The great Berlusconi swindlePosted by Alexander Hay
Berlusconi's brand of anti-politics is brilliant on one level but depressingly typical on another.
The latest attempt, Tuesday's vote of confidence in the Italian parliament, failed to unseat him, leaving The Cavalier, as he is known, to carry on as before with his improbable 14 year on-off career as leader of his nation. Fittingly, this kicked off riots in Rome and even more acrimony. In that sense, he is the perfect Italian politician.
What is the secret of his success? It is true that in many ways Berlusconi is a clown masquerading as a Statesman, and yet he is one of the great historical figures of his age. Certainly, his extracurricular antics go some way towards explaining his fame.
Though in many ways it is what he represents as a politician that makes him more important. He is the antithesis of a good parliamentarian, an inversion of everything we expect politicians to be - at least in public.
Take his appetite for excess. Berlusconi plainly has a soft spot for young nubile women, and rumours abound that he is not averse to paying for their attention. He drinks too much, enjoys himself far more than presumably he actually works and gets very little sleep. In so doing, he challenges the often-puritanical side of modern politics (all those smoking bans, alcohol crackdowns and finger-wagging at fat children) while at the same time not caring whether this effects his standing. That many politicians preach one thing then do another, or we somehow continue to be shocked by this is proof that at least Berlusconi has one moral advantage – he doesn't bother to hide his immorality.
Then there is his media empire. What's remarkable about Berlusconi is not that he owns three Italian television channels or a big chunk of Italy's conservative media, or that he owns AC Milan football club. No, what's significant is that he is so blatant about it.
While Rupert Murdoch and the Lords Rothermere court and woo politicians by promising either positive or unflattering coverage in their media, Berlusconi is far more blatant about it. Here is a politician who actually owns the media and it's obvious that he uses it to promote himself. We all know, of course, that media barons try to win favour with politicians, but Berlusconi simply cuts out the middle man. He exposes the hypocrisy by being a hypocrite.

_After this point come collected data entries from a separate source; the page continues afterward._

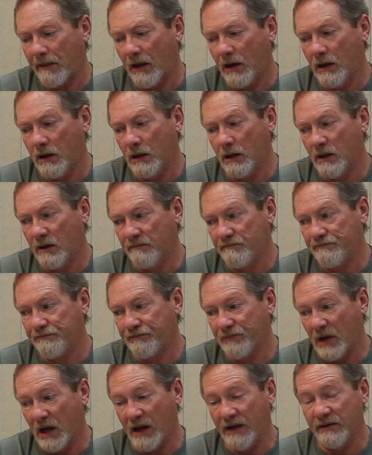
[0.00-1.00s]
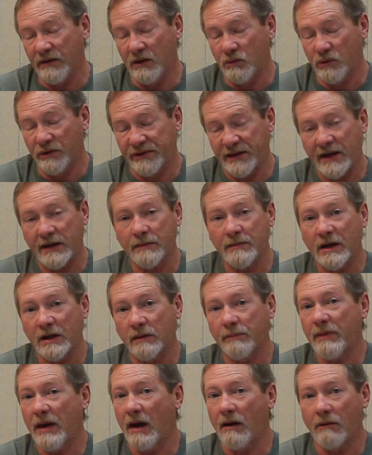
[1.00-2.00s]
Um, I, with that amount
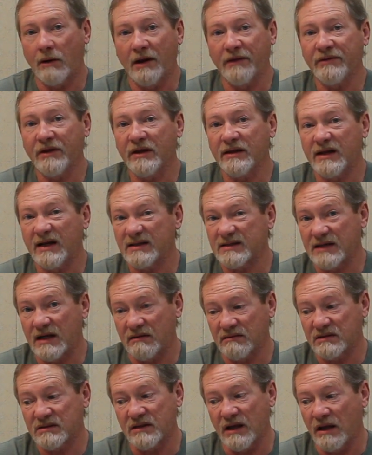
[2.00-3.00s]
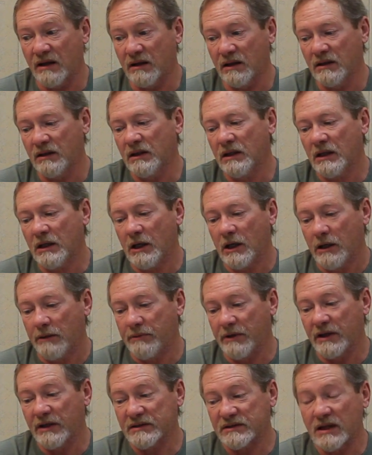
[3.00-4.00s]
of power, I think that's outstanding
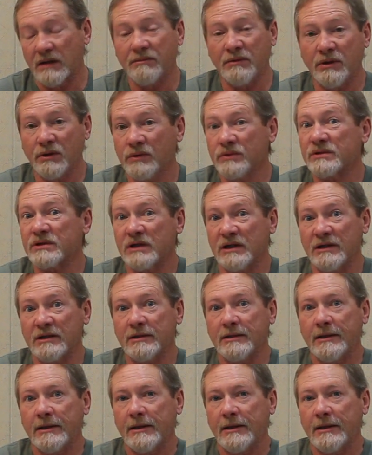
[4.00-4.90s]
because I'm using it.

Even his approach to politics is brutally honest. His choice of cabinet ministers – ranging from ex-porn stars and showgirls to ex-fascists and Northern League seperatists – is a PR nightmare, but it reveals an essential truth about politics: It's not so much doing a deal with the devil as getting into bed with him. (Something Nick Clegg may well soon regret.)
We all know that politicians in the same party hate each other or have views that other politicos, and indeed the public, find abhorrent, but we feign ignorance until they are revealed. Berlusconi disposes of this charade by being open about his cronyism, dealings with extremists and dropping in placewomen under the blatantly unconvincing pretence of equality.
His government's inequities are handled in a unique way too. Not for him the cover-up, the smear-job nor the Machiavellian backroom machinations. How does he deal with claims of bribery, mafia links, car bomb conspiracies, judge stalking, judge bribing, perjury and as almost an afterthought, money laundering? Other nations have vast security apparatuses to do their dirty work. He simply passes a law making him immune from prosecution. Moral? Of course not. Inspired? Certainly.
Finally, there is Berlusconi's stagecraft. The deliberately tactless and racist jokes made at summits suggest a man with no shame. The priceless PR shots of him standing stoic after being smashed in the face suggest a man with no fear. And the partying plainly suggests a man who doesn't give a monkey's. In other words, he is the archetypical anti-hero, a man who rejects virtue but elicits sympathy by being so apparently honest and shameless about it.
Which brings us to the secret of his success: He double bluffs his public. His anti-politician image is in many ways a political master-stroke, his reputation based not on achievements and success but by gravity-defying survival. As we grow ever more cynical, and increasingly confuse cynicism with wisdom, so the likes of Berlusconi seem ever more desirable. But in truth, it's just more of the same – a career politician leading his public ever further up the garden path.